**Extracted information**
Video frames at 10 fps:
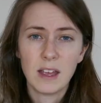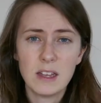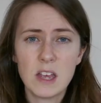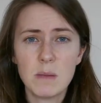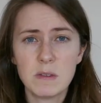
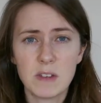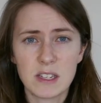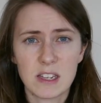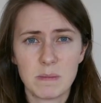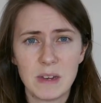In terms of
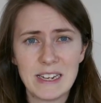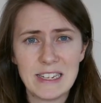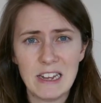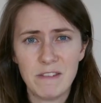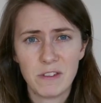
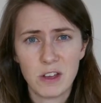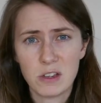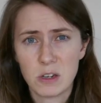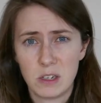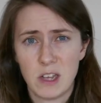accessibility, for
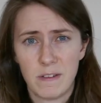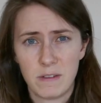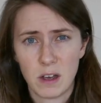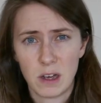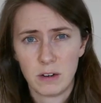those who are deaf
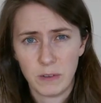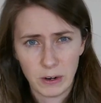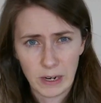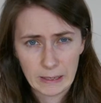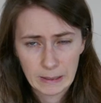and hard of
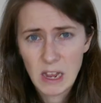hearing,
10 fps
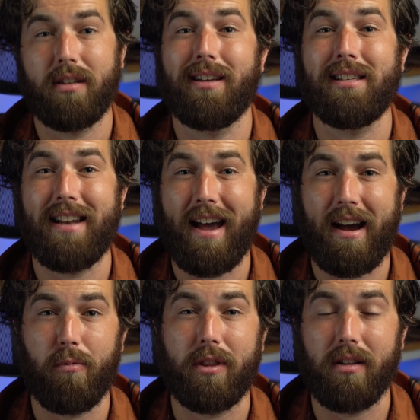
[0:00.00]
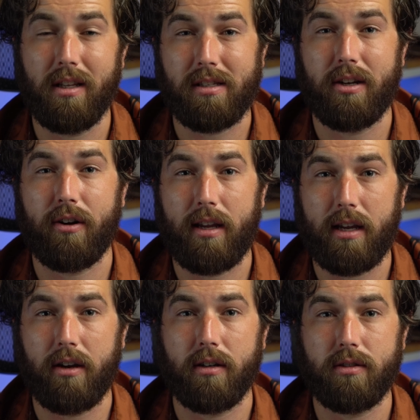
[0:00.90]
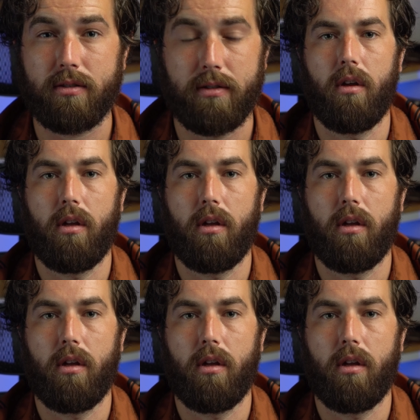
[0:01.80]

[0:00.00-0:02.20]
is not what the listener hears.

---

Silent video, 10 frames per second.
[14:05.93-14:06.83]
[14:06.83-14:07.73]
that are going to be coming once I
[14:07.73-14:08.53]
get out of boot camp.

--

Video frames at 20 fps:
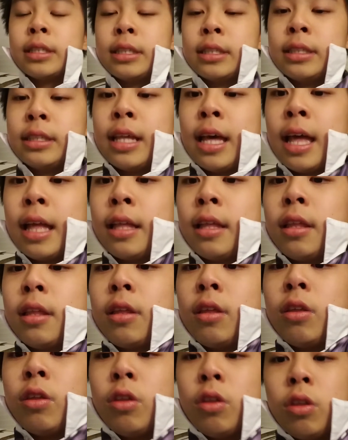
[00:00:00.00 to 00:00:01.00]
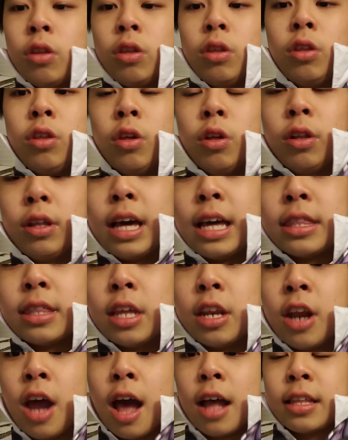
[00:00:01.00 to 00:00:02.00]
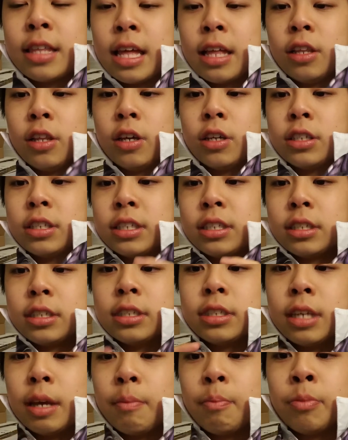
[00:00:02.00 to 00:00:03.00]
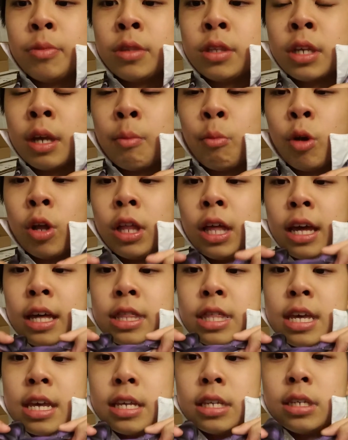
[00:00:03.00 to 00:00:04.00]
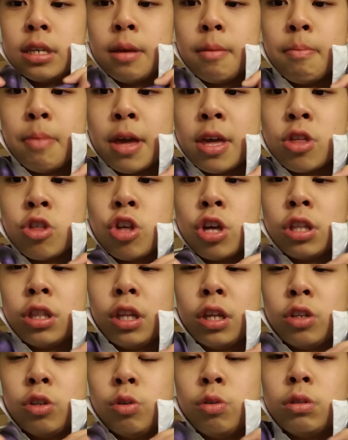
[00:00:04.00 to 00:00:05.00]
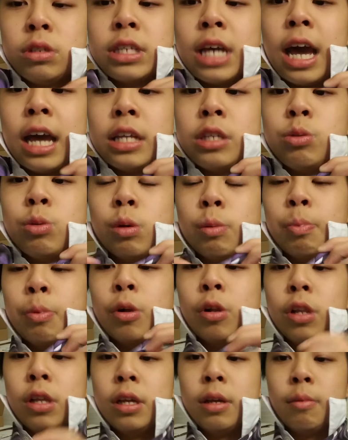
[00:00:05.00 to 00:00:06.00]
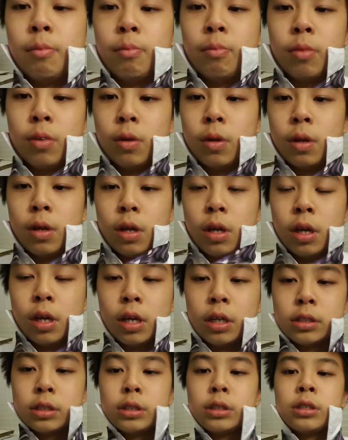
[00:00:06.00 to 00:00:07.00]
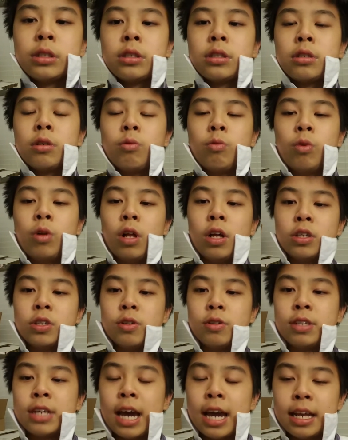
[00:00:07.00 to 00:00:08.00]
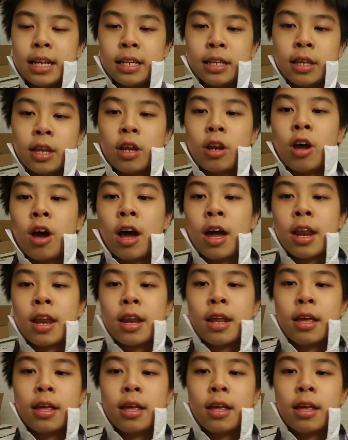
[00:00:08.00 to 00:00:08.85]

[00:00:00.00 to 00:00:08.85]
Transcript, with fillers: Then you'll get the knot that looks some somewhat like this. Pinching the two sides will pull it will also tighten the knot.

**Task directions**
Among the records above, repeat exactly the line with "[00:00:08.00 to 00:00:08.85]", the line with "Transcript, with fillers: Then", and every line in between, and only those.

**Response below**
[00:00:08.00 to 00:00:08.85]

[00:00:00.00 to 00:00:08.85]
Transcript, with fillers: Then you'll get the knot that looks some somewhat like this. Pinching the two sides will pull it will also tighten the knot.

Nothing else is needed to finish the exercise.